### Data for review
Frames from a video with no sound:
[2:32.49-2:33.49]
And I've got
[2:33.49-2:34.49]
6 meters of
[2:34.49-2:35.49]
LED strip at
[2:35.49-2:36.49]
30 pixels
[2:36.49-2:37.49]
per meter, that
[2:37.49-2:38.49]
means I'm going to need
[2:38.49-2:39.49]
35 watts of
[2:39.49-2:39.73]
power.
---
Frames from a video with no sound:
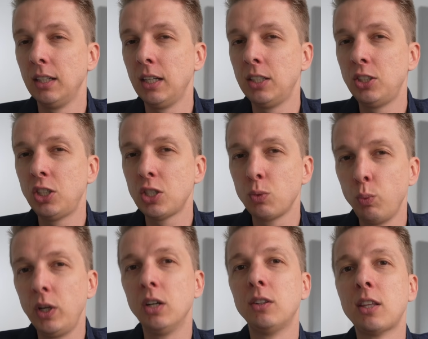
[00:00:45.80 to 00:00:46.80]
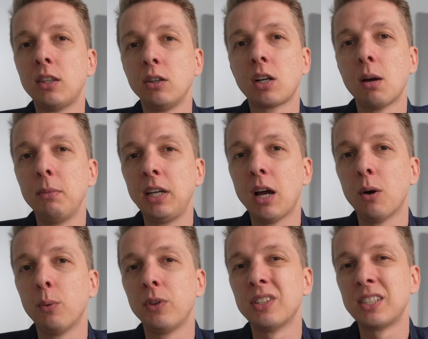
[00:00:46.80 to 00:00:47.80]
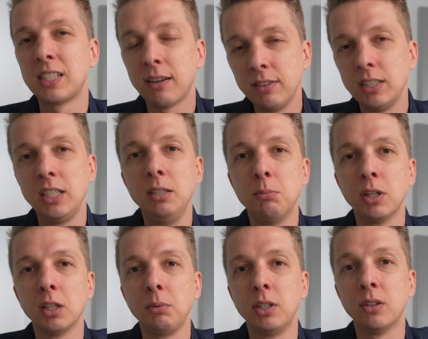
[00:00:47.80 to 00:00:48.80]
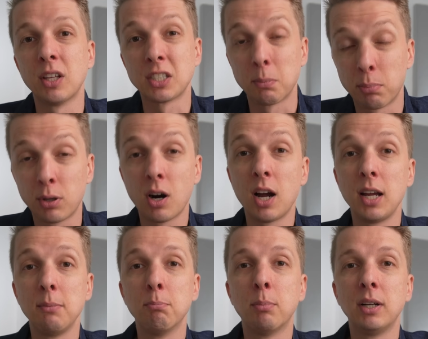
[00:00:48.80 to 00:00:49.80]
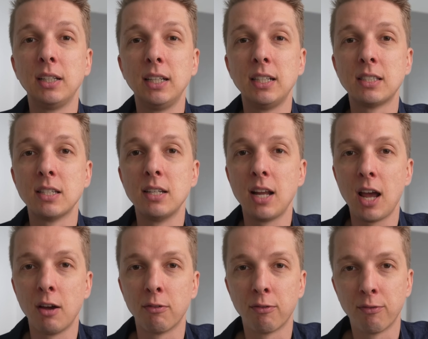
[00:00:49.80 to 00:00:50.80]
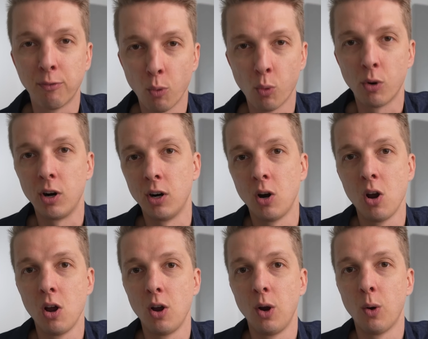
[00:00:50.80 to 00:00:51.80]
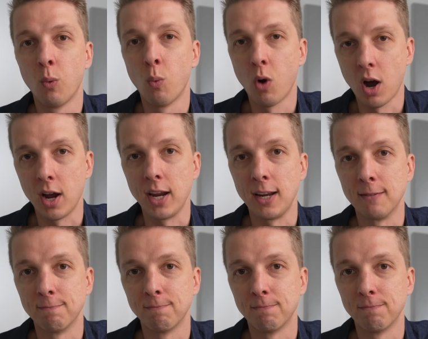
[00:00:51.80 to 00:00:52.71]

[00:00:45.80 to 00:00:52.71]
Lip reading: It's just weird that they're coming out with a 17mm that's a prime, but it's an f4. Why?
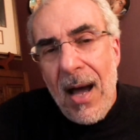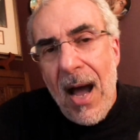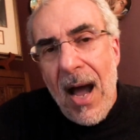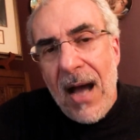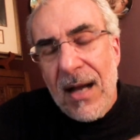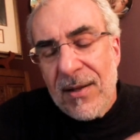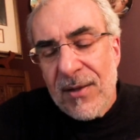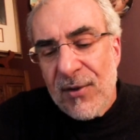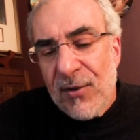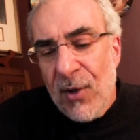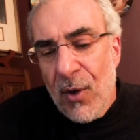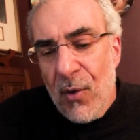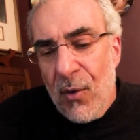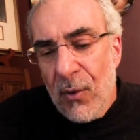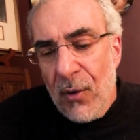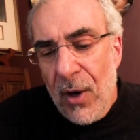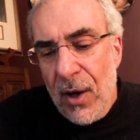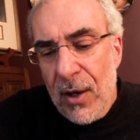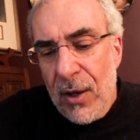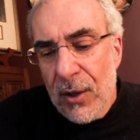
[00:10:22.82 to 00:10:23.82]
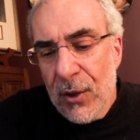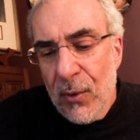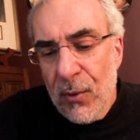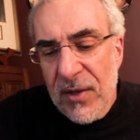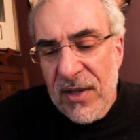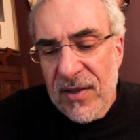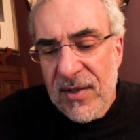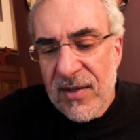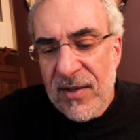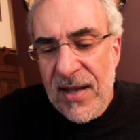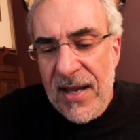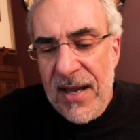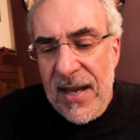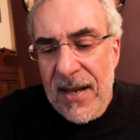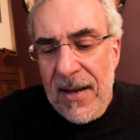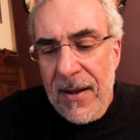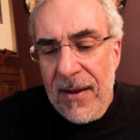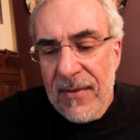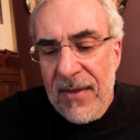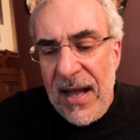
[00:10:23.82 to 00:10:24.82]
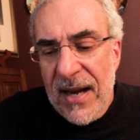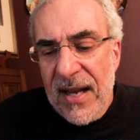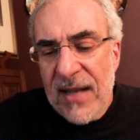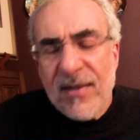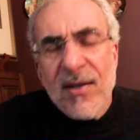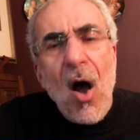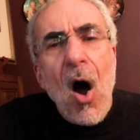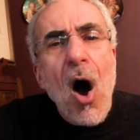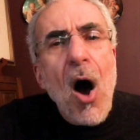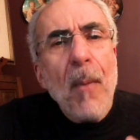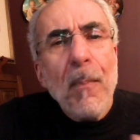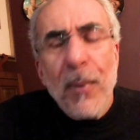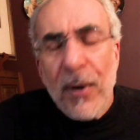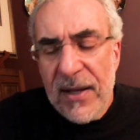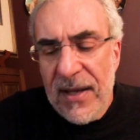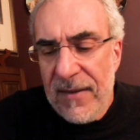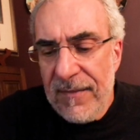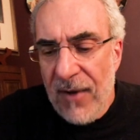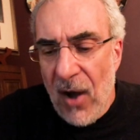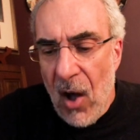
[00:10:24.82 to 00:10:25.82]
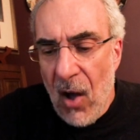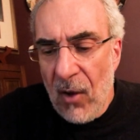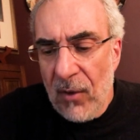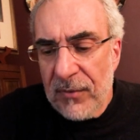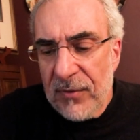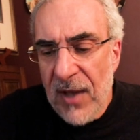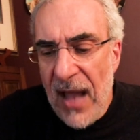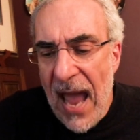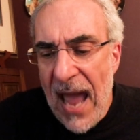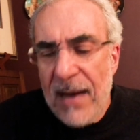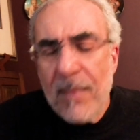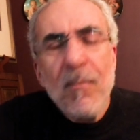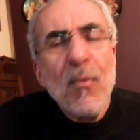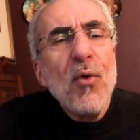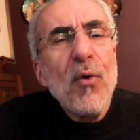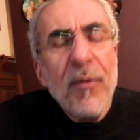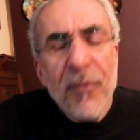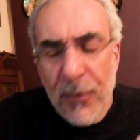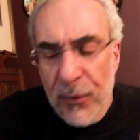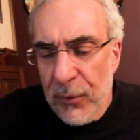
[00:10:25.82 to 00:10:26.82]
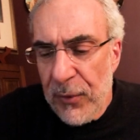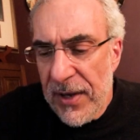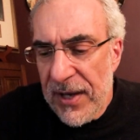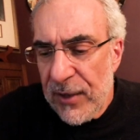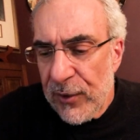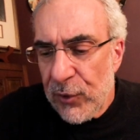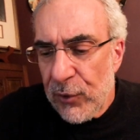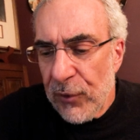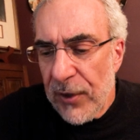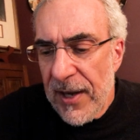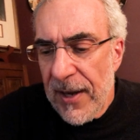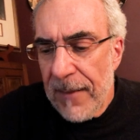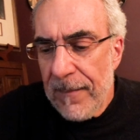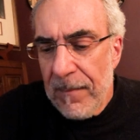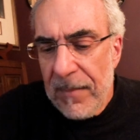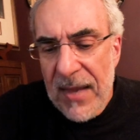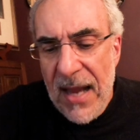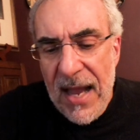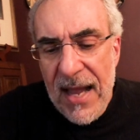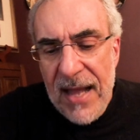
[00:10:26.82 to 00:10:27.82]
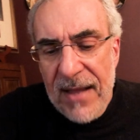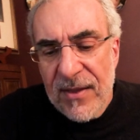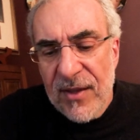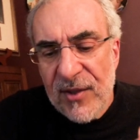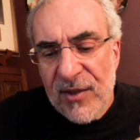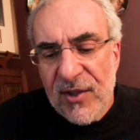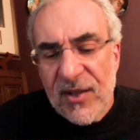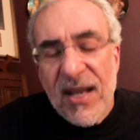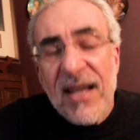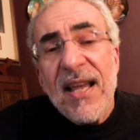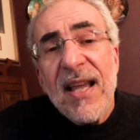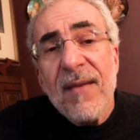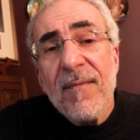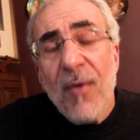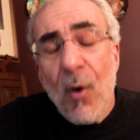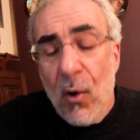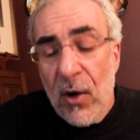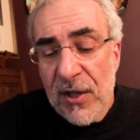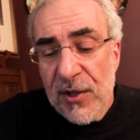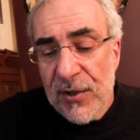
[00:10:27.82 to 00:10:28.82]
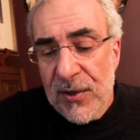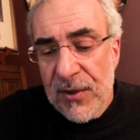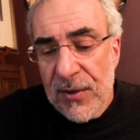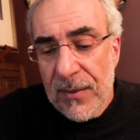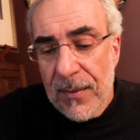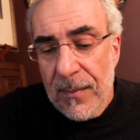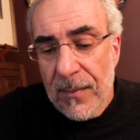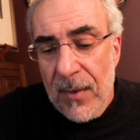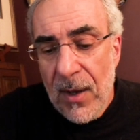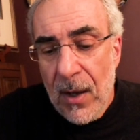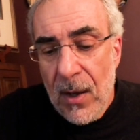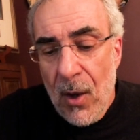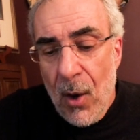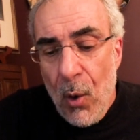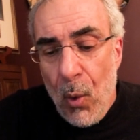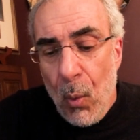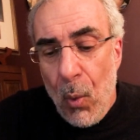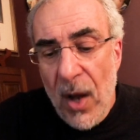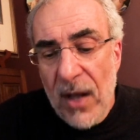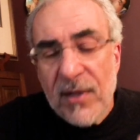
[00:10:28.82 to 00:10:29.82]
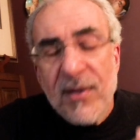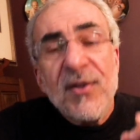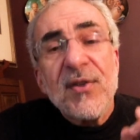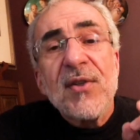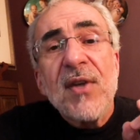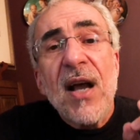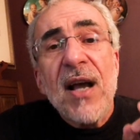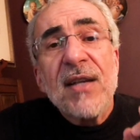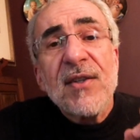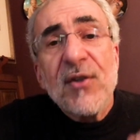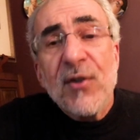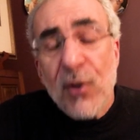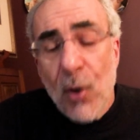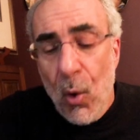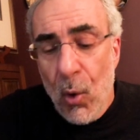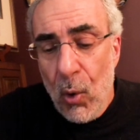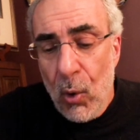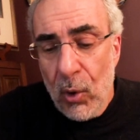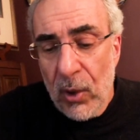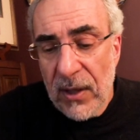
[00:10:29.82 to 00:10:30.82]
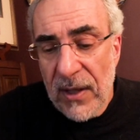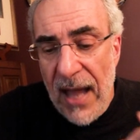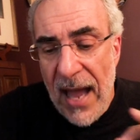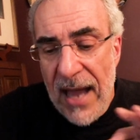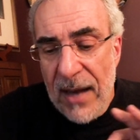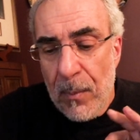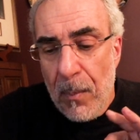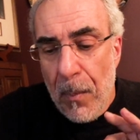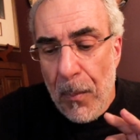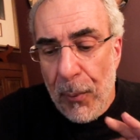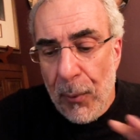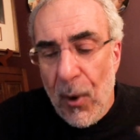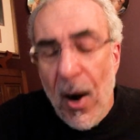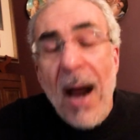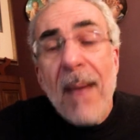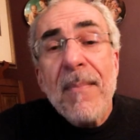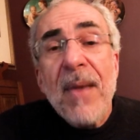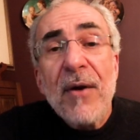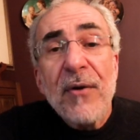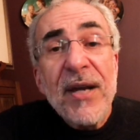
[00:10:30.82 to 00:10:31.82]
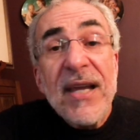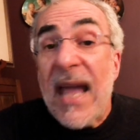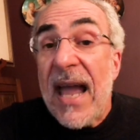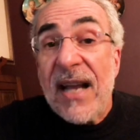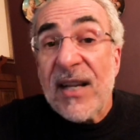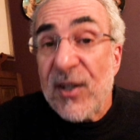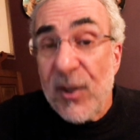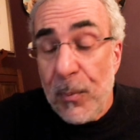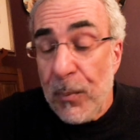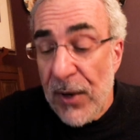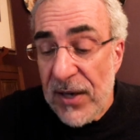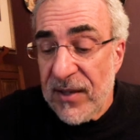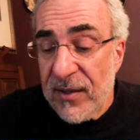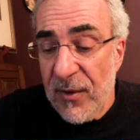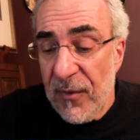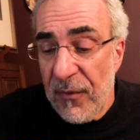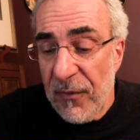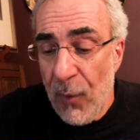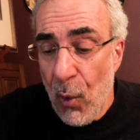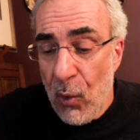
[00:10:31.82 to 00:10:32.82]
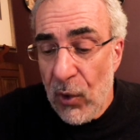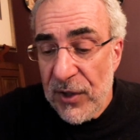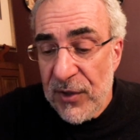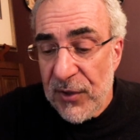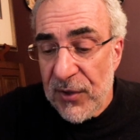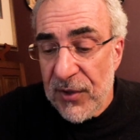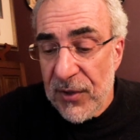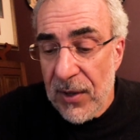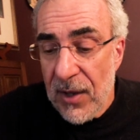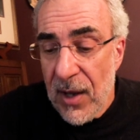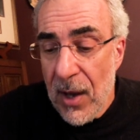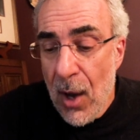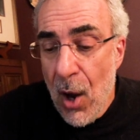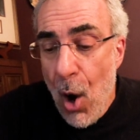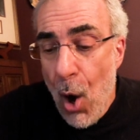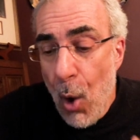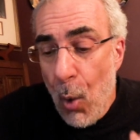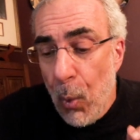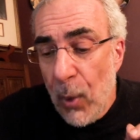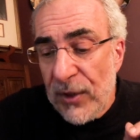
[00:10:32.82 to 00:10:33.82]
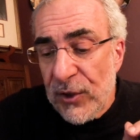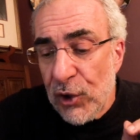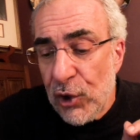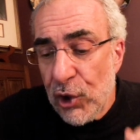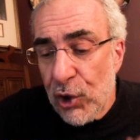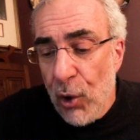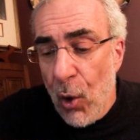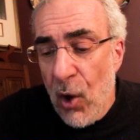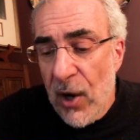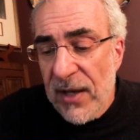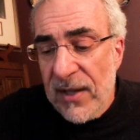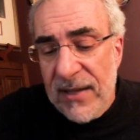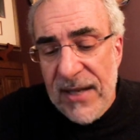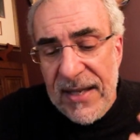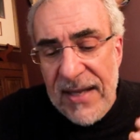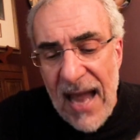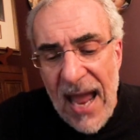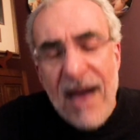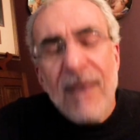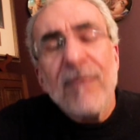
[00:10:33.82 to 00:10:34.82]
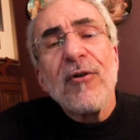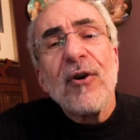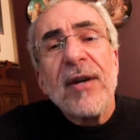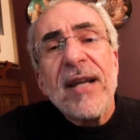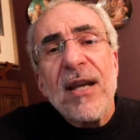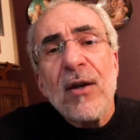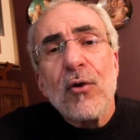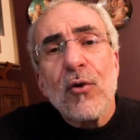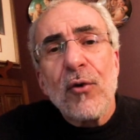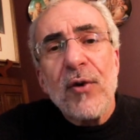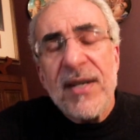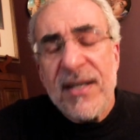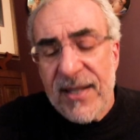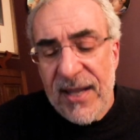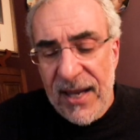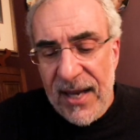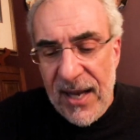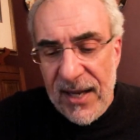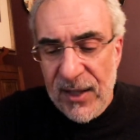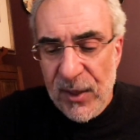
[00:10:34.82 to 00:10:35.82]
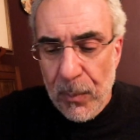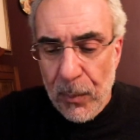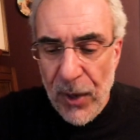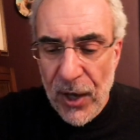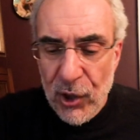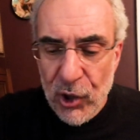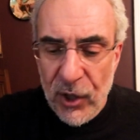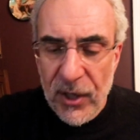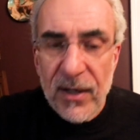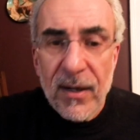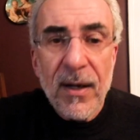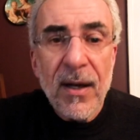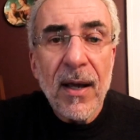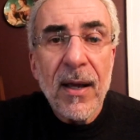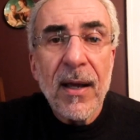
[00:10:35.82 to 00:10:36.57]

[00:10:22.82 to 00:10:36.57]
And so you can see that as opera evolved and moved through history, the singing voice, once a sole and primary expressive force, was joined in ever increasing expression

### Task directions
Using the listing above, repeat word for word each line from the one with "[00:10:22.82 to 00:10:23.82]" down to the one with "[00:10:35.82 to 00:10:36.57]", both included. Omit all pictures.

### Expected answer
[00:10:22.82 to 00:10:23.82]
[00:10:23.82 to 00:10:24.82]
[00:10:24.82 to 00:10:25.82]
[00:10:25.82 to 00:10:26.82]
[00:10:26.82 to 00:10:27.82]
[00:10:27.82 to 00:10:28.82]
[00:10:28.82 to 00:10:29.82]
[00:10:29.82 to 00:10:30.82]
[00:10:30.82 to 00:10:31.82]
[00:10:31.82 to 00:10:32.82]
[00:10:32.82 to 00:10:33.82]
[00:10:33.82 to 00:10:34.82]
[00:10:34.82 to 00:10:35.82]
[00:10:35.82 to 00:10:36.57]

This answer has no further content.